I did some looking around and ended up getting this: https://minoston.com/product/z-wave-plus-switch-on-off-smart-toggle-switch-ms12z/

It has the same load specs as the GE but doesn’t require an add on switch. The manual has many warnings, but didn’t mention outlets, so hopefully this one will work. If it is going to burn my house down do let me know.

Looks ok, it says 1/2 HP motor, so that’s good.

I’m not familiary with this Minoston switch, but not needing an add on switch is a nice benefit and cost savings, where you can use your existing “dumb” 3 way switch over the Jasco. The Inovelli switches can also work this way but are not available in the toggle type you needed.

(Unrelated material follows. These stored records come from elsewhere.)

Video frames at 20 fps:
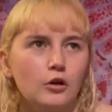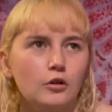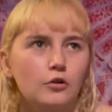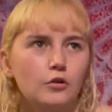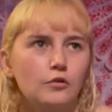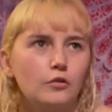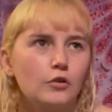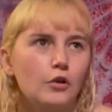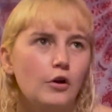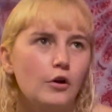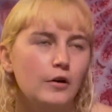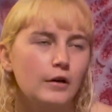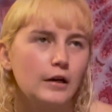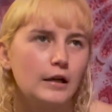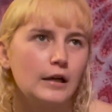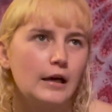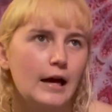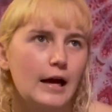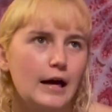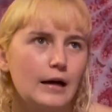you're
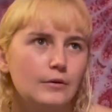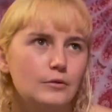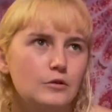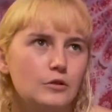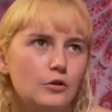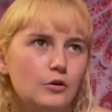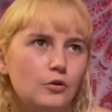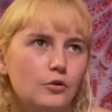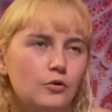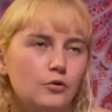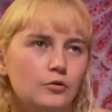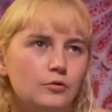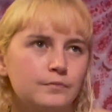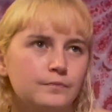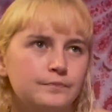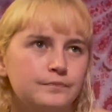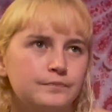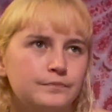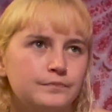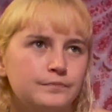learning how to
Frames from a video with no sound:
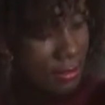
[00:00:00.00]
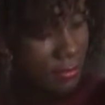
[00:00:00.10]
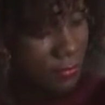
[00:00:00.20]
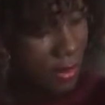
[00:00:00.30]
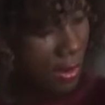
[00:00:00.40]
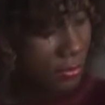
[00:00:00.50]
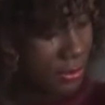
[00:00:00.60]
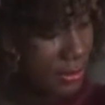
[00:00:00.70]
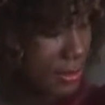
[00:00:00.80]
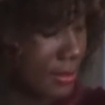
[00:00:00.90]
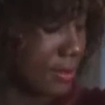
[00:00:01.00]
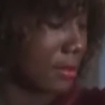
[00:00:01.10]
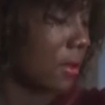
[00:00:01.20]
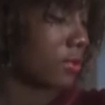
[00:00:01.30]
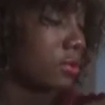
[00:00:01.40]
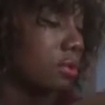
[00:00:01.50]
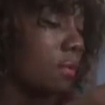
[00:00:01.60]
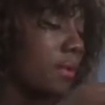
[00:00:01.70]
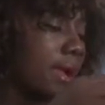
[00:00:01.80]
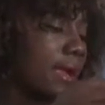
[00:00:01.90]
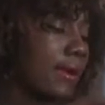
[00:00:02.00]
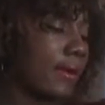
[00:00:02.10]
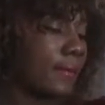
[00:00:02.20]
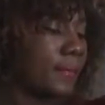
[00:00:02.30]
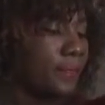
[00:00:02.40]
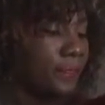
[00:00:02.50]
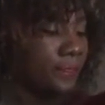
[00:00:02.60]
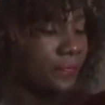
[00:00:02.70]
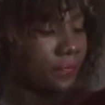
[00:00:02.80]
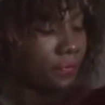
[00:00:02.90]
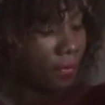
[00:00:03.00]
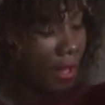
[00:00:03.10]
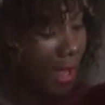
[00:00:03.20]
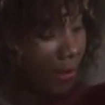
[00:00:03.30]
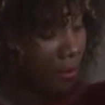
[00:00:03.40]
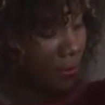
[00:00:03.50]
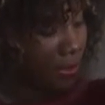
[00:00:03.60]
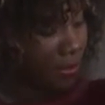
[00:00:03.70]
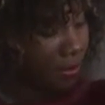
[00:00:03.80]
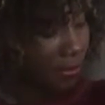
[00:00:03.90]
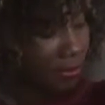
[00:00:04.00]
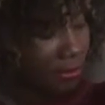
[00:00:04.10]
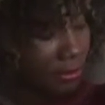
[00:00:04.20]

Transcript: The round is also somewhere here, high up here.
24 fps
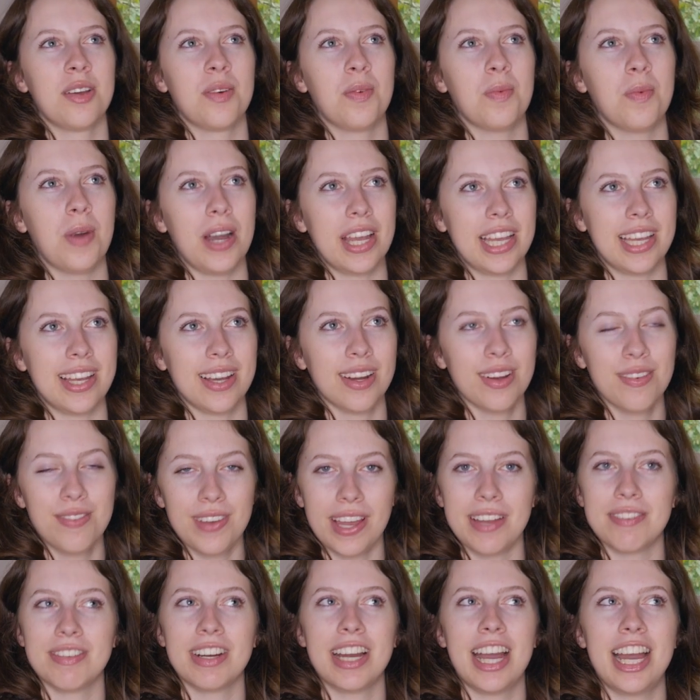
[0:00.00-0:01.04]
what your
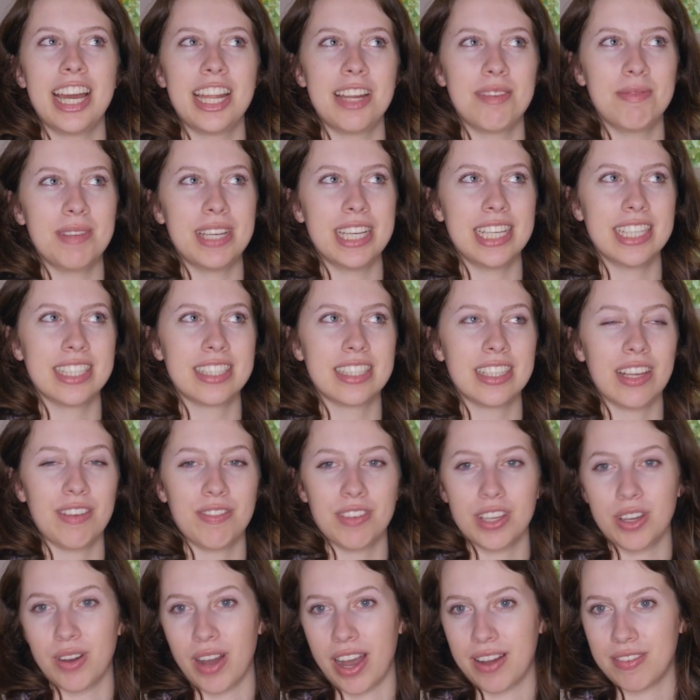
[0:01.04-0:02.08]
favorite item is if
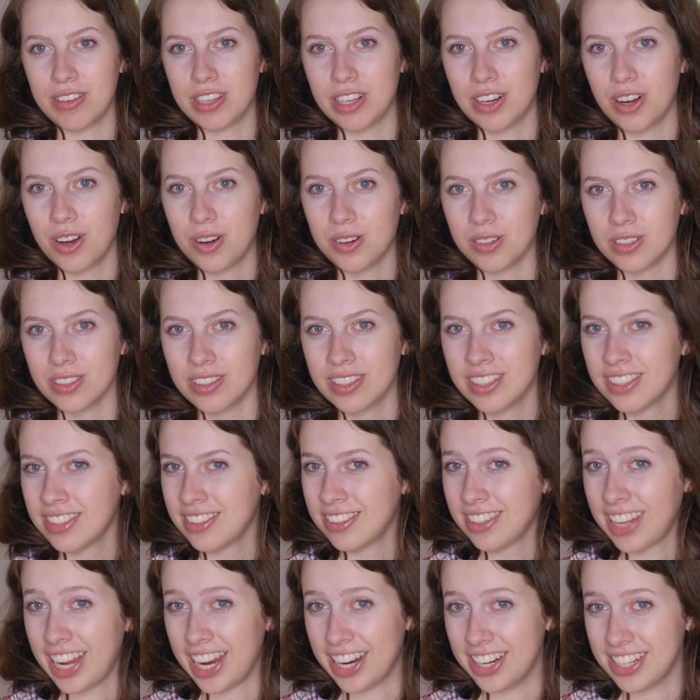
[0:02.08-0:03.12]
you have your own
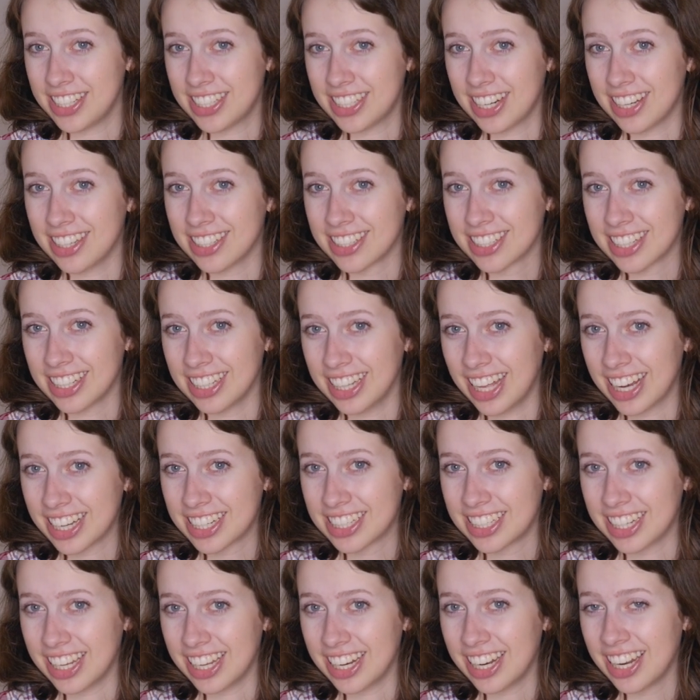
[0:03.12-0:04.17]
Harry Styles
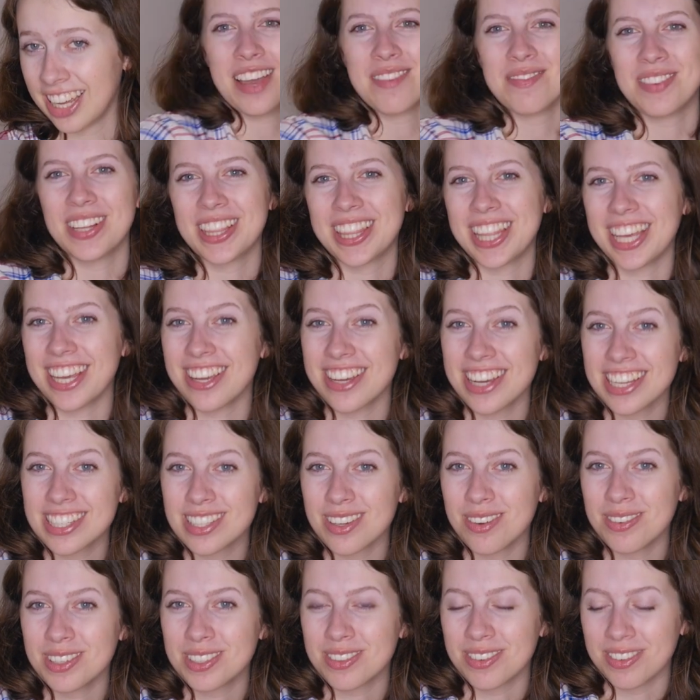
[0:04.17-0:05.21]
collection. But thank you guys
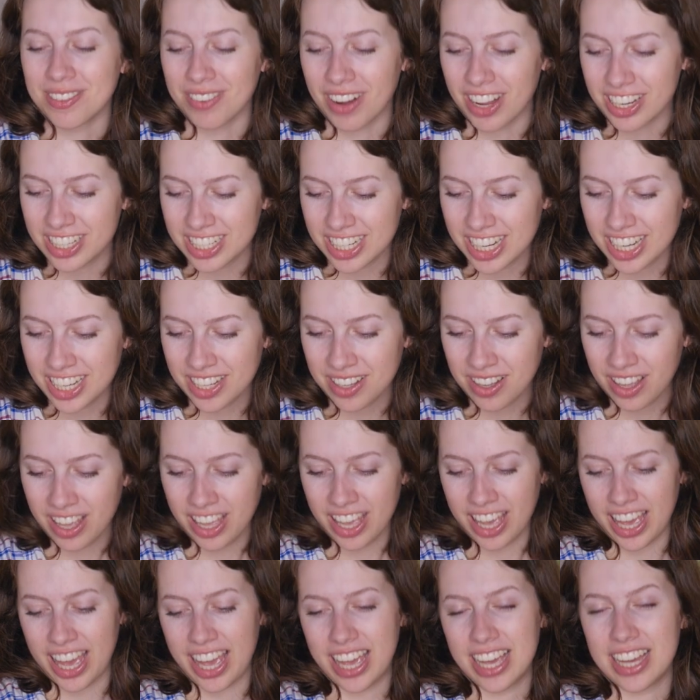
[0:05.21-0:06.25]
so much for watching
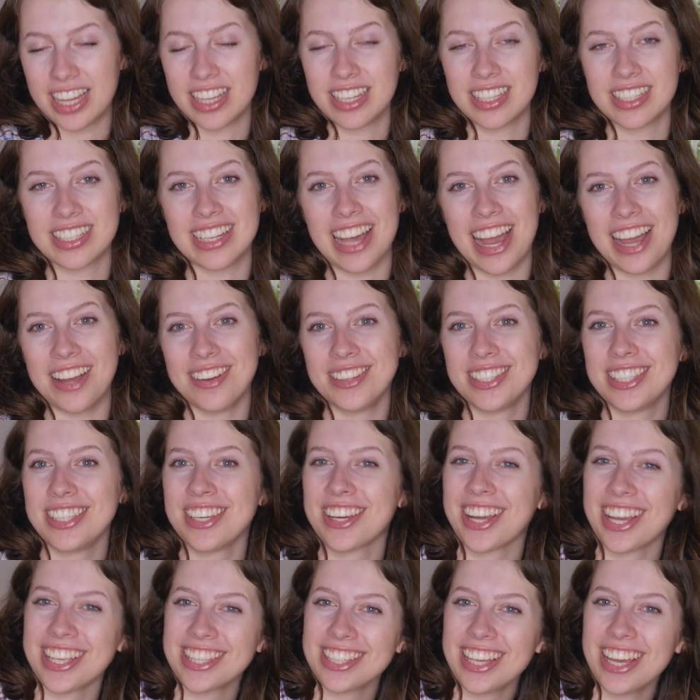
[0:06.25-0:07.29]
and I will see you
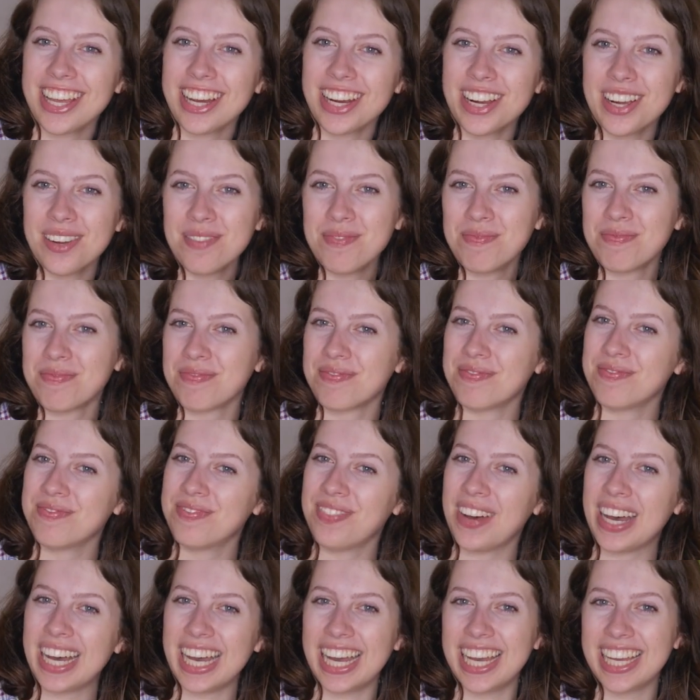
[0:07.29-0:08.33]
guys later.
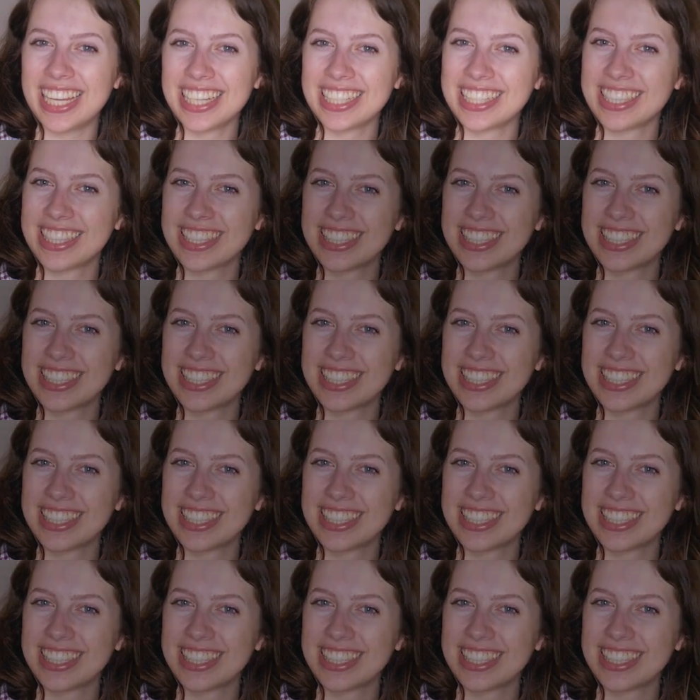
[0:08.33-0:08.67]
Bye.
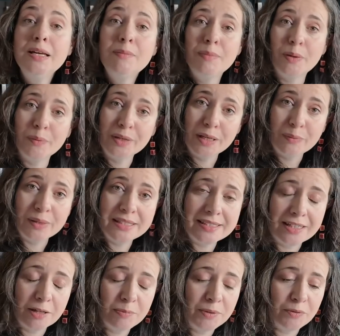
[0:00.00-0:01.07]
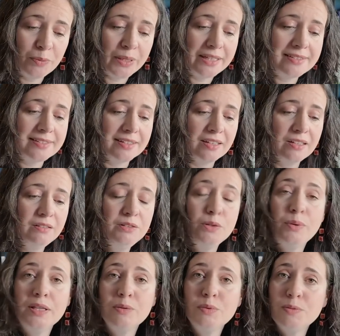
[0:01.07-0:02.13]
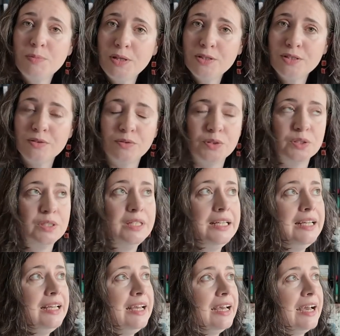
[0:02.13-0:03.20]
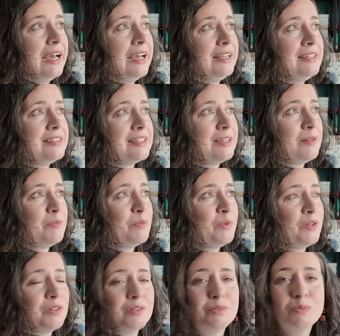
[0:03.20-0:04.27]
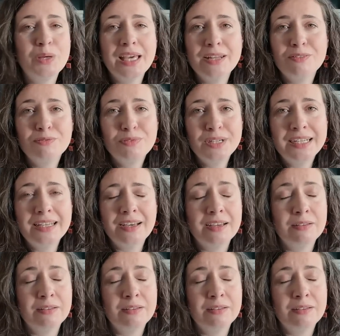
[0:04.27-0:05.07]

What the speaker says: But when I went a couple of weeks ago, the weather was beautiful, and I had a really,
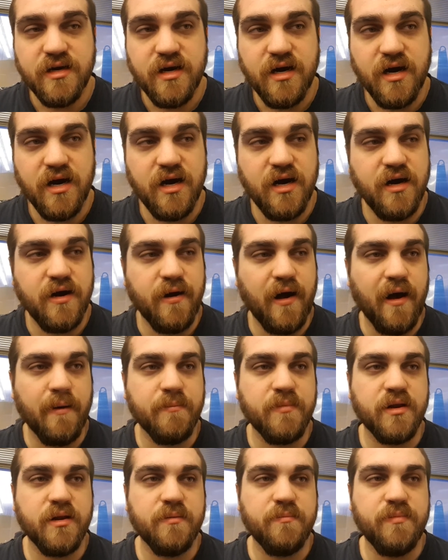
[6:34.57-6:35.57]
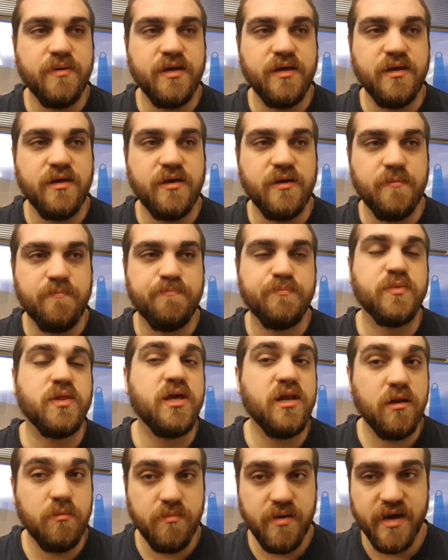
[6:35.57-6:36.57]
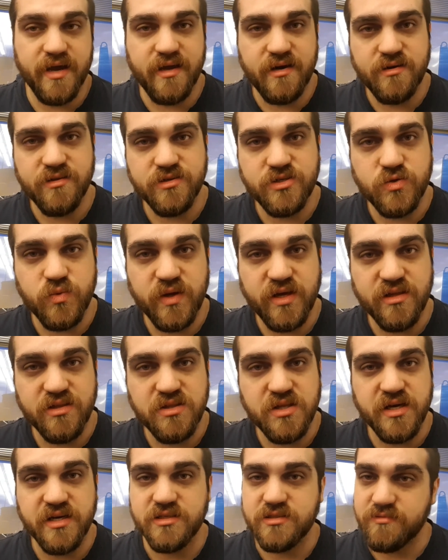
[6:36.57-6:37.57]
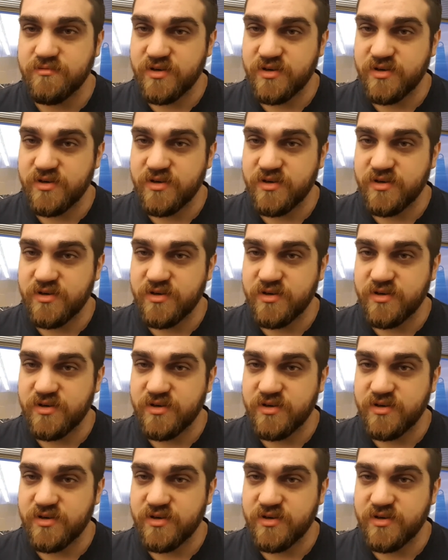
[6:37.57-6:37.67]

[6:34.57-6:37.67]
I'm going to be getting back into the swing of things.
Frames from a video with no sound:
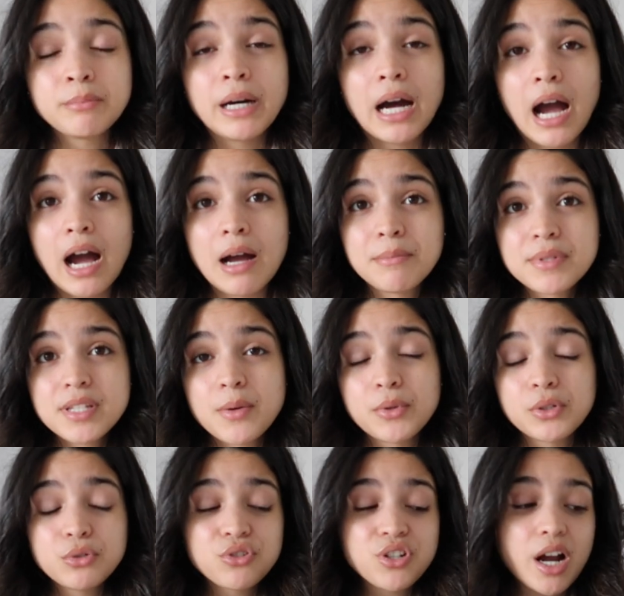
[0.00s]
But I'm
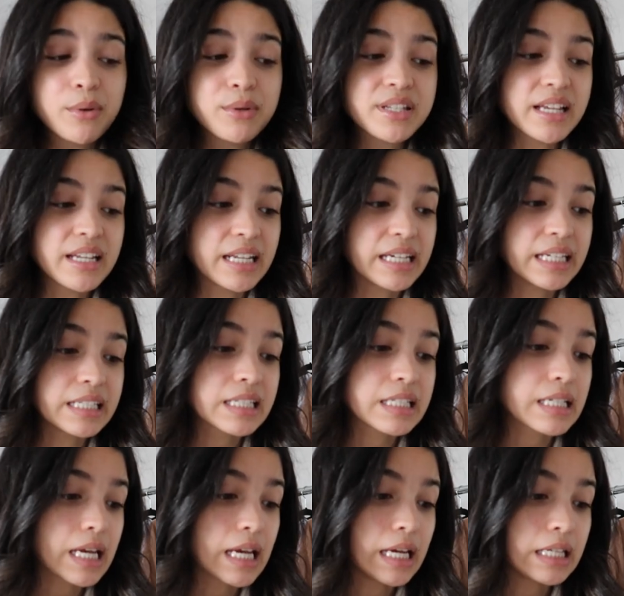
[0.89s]
someone who showers at
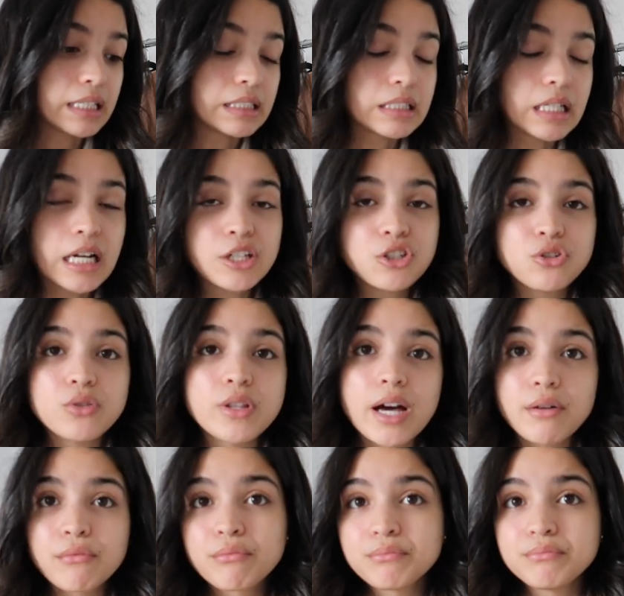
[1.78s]
night and I do
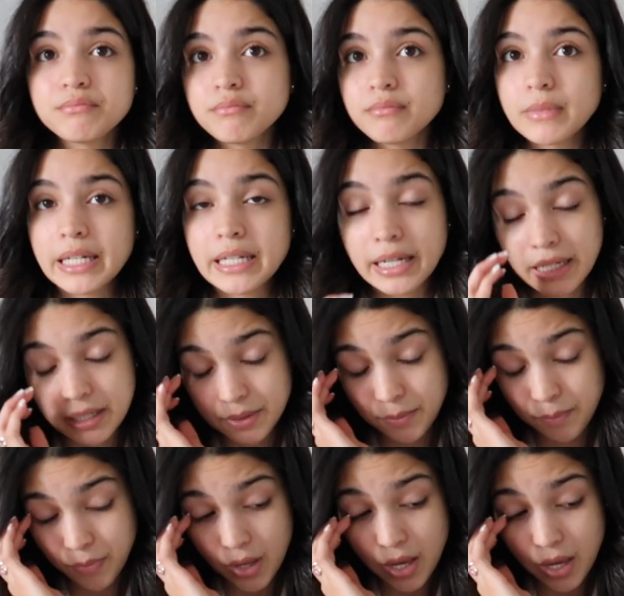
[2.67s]
that at night.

One other note in case anyone else is considering. I just bought the latest GE/Jasco on/off switch and installed it. One benefit to the Jasco is the support of central scene control, where you can program other automations for double and triple flips of the switch. I checked the Zwave alliance website on the Minoston switch and it does not have these “extra” features so it won’t support double/tripple tap. Otherwise, the wattage rating is almost identical so it should have no problem handling being a switch on an outlet unless you’re plugging in some crazy 20 amp appliance. This one could be a good alternative for lower cost if you don’t need the extra double/triple taps.

If you could @jbearnv, let us know how this one works out for you.